• Required work
Output the data below exactly.
Records supplied START
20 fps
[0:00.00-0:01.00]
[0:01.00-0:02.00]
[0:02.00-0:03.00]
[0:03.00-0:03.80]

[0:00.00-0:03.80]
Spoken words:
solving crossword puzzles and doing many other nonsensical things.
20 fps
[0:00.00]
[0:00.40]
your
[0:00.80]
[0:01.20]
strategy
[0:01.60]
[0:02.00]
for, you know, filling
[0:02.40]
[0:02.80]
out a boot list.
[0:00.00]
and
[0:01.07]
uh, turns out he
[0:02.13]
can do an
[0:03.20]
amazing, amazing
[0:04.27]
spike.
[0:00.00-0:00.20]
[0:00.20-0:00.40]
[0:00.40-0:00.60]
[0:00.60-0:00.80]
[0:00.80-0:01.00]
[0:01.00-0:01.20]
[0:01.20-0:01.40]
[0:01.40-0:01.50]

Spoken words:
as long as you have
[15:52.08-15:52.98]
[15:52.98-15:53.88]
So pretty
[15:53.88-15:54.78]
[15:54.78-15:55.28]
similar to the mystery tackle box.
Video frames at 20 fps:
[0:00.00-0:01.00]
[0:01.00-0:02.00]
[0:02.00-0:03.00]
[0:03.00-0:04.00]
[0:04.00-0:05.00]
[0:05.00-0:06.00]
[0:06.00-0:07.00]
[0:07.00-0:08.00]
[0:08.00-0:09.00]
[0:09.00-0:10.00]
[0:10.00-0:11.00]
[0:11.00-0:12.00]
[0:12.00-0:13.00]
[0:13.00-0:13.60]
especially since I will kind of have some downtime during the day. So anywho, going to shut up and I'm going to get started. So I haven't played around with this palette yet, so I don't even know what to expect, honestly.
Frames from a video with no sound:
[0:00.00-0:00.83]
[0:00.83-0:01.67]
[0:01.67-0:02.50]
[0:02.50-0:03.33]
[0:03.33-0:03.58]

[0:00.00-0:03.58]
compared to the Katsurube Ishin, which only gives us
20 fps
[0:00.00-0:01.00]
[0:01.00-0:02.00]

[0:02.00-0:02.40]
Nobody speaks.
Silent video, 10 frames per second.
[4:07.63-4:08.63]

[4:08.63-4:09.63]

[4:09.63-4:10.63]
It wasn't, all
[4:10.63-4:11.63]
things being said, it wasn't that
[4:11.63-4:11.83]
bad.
Records supplied END
• Exercise answer
20 fps
[0:00.00-0:01.00]
[0:01.00-0:02.00]
[0:02.00-0:03.00]
[0:03.00-0:03.80]

[0:00.00-0:03.80]
Spoken words:
solving crossword puzzles and doing many other nonsensical things.
20 fps
[0:00.00]
[0:00.40]
your
[0:00.80]
[0:01.20]
strategy
[0:01.60]
[0:02.00]
for, you know, filling
[0:02.40]
[0:02.80]
out a boot list.
[0:00.00]
and
[0:01.07]
uh, turns out he
[0:02.13]
can do an
[0:03.20]
amazing, amazing
[0:04.27]
spike.
[0:00.00-0:00.20]
[0:00.20-0:00.40]
[0:00.40-0:00.60]
[0:00.60-0:00.80]
[0:00.80-0:01.00]
[0:01.00-0:01.20]
[0:01.20-0:01.40]
[0:01.40-0:01.50]

Spoken words:
as long as you have
[15:52.08-15:52.98]
[15:52.98-15:53.88]
So pretty
[15:53.88-15:54.78]
[15:54.78-15:55.28]
similar to the mystery tackle box.
Video frames at 20 fps:
[0:00.00-0:01.00]
[0:01.00-0:02.00]
[0:02.00-0:03.00]
[0:03.00-0:04.00]
[0:04.00-0:05.00]
[0:05.00-0:06.00]
[0:06.00-0:07.00]
[0:07.00-0:08.00]
[0:08.00-0:09.00]
[0:09.00-0:10.00]
[0:10.00-0:11.00]
[0:11.00-0:12.00]
[0:12.00-0:13.00]
[0:13.00-0:13.60]
especially since I will kind of have some downtime during the day. So anywho, going to shut up and I'm going to get started. So I haven't played around with this palette yet, so I don't even know what to expect, honestly.
Frames from a video with no sound:
[0:00.00-0:00.83]
[0:00.83-0:01.67]
[0:01.67-0:02.50]
[0:02.50-0:03.33]
[0:03.33-0:03.58]

[0:00.00-0:03.58]
compared to the Katsurube Ishin, which only gives us
20 fps
[0:00.00-0:01.00]
[0:01.00-0:02.00]

[0:02.00-0:02.40]
Nobody speaks.
Silent video, 10 frames per second.
[4:07.63-4:08.63]

[4:08.63-4:09.63]

[4:09.63-4:10.63]
It wasn't, all
[4:10.63-4:11.63]
things being said, it wasn't that
[4:11.63-4:11.83]
bad.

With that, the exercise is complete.